# cement enclosure



## massaman (Oct 13, 2009)

I think I have a good plan for my ooth enclosure for the winter and all I needed was a cement cinder block with 2 cubby holes and set that on the ground and put some dirt for the floor on the bottom of the cubby holes and placed the ooths on top of the dirt and put a flat brick on top to cover the whole top of the cinder block and covering the two cubby holes and made it like a box and this does sound like a good plan being that it keeps animals out and protects them from the elements such as wind,rain and snow!


----------



## Rick (Oct 13, 2009)

Ooths are made to withstand the weather so that is a moot point. It will work but is overkill. If worried about animals you could just stick it in a net cage or other screened container.


----------



## ABbuggin (Oct 13, 2009)

^^^ I totally agree.


----------



## wero626 (Oct 17, 2009)

What is the purpose for this?Is it an experiment having them outside Massa Man to see if you can rear them from a ooth hatching outside??


----------



## massaman (Oct 17, 2009)

no this is to store them outside for the winter and its not a experiment and this is how I plan to keep them outside till spring!


----------



## d17oug18 (Oct 17, 2009)

i imagine theyll die because there are no air holes in your plan. Even though its an ooth it still needs to breathe. get a 5$ screen netting for windows at home depot(about 15' long) put the ooth in a little bit of it and tie the end of it, then get another piece of string and tie that to a tree or something. If your gonna go ghetto, do it that way ^_^ . gotta think about everything even things as simple as air flow and hymidity.


----------



## massaman (Oct 17, 2009)

actually its not air tight just its on to keep the animals and stuff off of it and had pill bugs roaming around in there and if they can roam around without smothering to death then there is no worry bout suffocation and its not a complete seal as the brick on top lays flat on the block but there is enough of a gap to let air in too and keep vermin out and it can get also air from underneath!


----------



## massaman (Oct 17, 2009)

there is a flaw with the idea of tying it to a tree in the netting and that would be that birds could think its food and peck at it and would prob destroy it in the process and my idea is as good as it gets!


----------



## cloud jaguar (Oct 17, 2009)

Why even bother asking for advice if you are going to do this lame experiment anyways? But, since you asked... the suggestions people have made are the best - your way will just create excess moisture. I think it is probably pretty safe to say that mantids generally do not crawl into cellars to lay oothecae - rather, they seem to lay them where they will be directly exposed to air, moisture, warmth, etc.

Crows - i know from experience that crows pluck off and eat oths that they can find. Crows walk around on the ground alot. Probably best to protect the ooth in a net as suggested or even wire screen.

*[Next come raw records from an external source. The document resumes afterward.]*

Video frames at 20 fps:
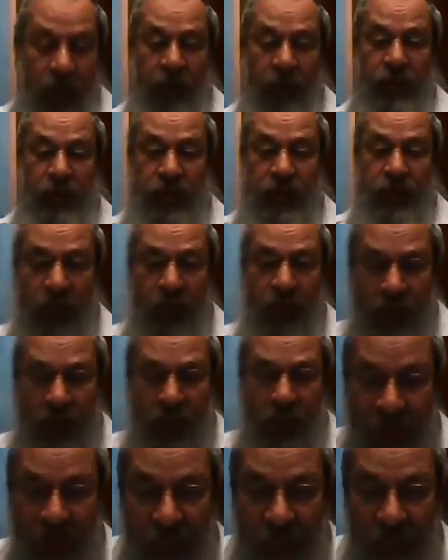soldier.
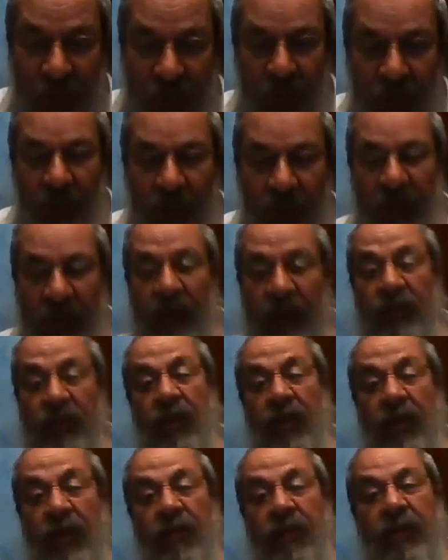And the
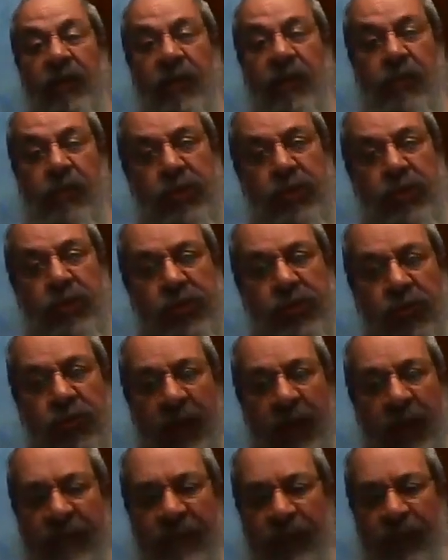Alter Rebbe stood up
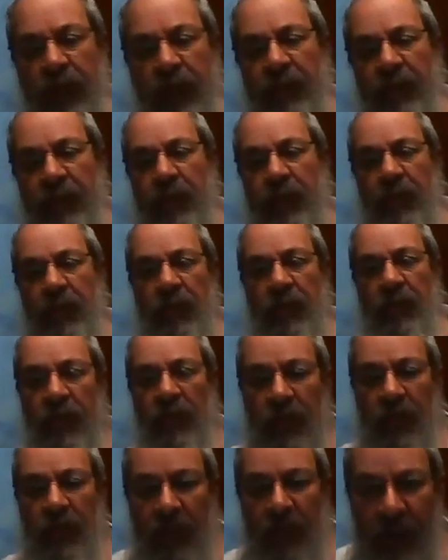for him.
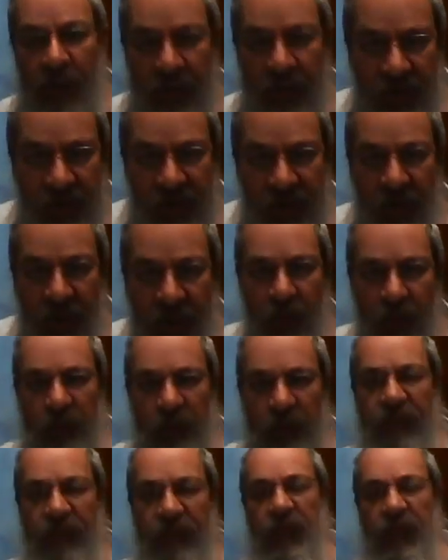And the Tsar was
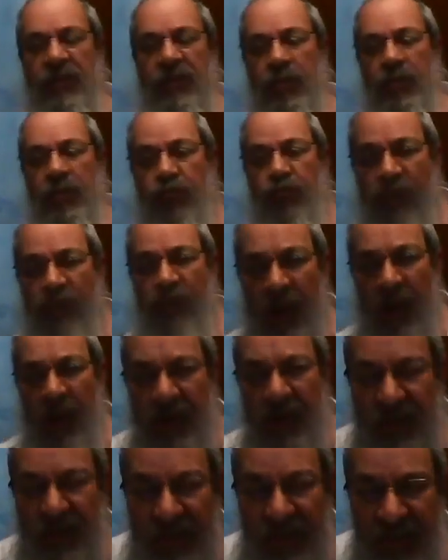very
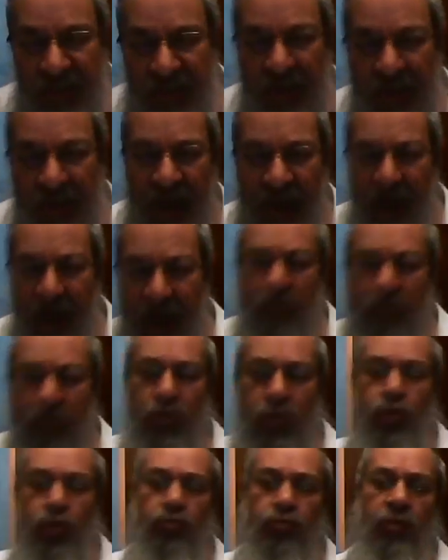surprised. He said, how
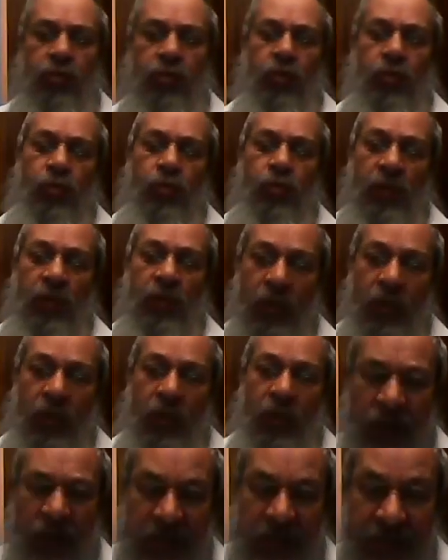did you know who I
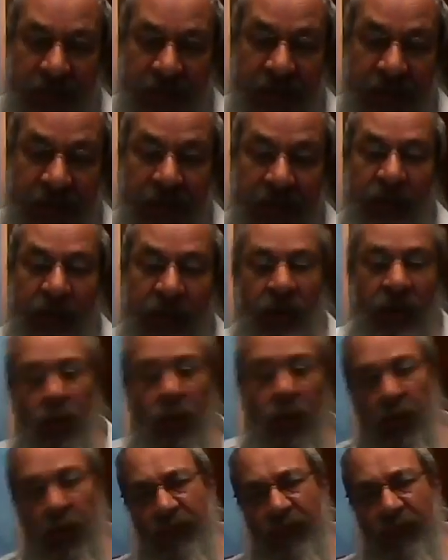was? One of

For hatching oothecae outside my wife and I use a Coconut Oothecae Hatchery i made from the 1/2 coconut mouse homes they sell at petco. Basically we hot-glued 2 crossing sticks in there and put a hole in the center and hang off the ground about 1.5 feet above a plant. This way you can attach many ooths in there and they hatch out regularly when they are supposed to. They are saved from direct sun and rain but they get plenty of moisture, light, heat, air current, etc. Of course they were exposed to parasites and such but 4 out of 4 ooths hatched this way without any problem. I suppose you could crow proof it by attaching a circle of metal screen with staples to the bottom too.


----------



## d17oug18 (Oct 17, 2009)

Arkanis said:


> Why even bother asking for advice if you are going to do this lame experiment anyways? But, since you asked... the suggestions people have made are the best - your way will just create excess moisture. I think it is probably pretty safe to say that mantids generally do not crawl into cellars to lay oothecae - rather, they seem to lay them where they will be directly exposed to air, moisture, warmth, etc.Crows - i know from experience that crows pluck off and eat oths that they can find. Crows walk around on the ground alot. Probably best to protect the ooth in a net as suggested or even wire screen.
> 
> For hatching oothecae outside my wife and I use a Coconut Oothecae Hatchery i made from the 1/2 coconut mouse homes they sell at petco. Basically we hot-glued 2 crossing sticks in there and put a hole in the center and hang off the ground about 1.5 feet above a plant. This way you can attach many ooths in there and they hatch out regularly when they are supposed to. They are saved from direct sun and rain but they get plenty of moisture, light, heat, air current, etc. Of course they were exposed to parasites and such but 4 out of 4 ooths hatched this way without any problem. I suppose you could crow proof it by attaching a circle of metal screen with staples to the bottom too.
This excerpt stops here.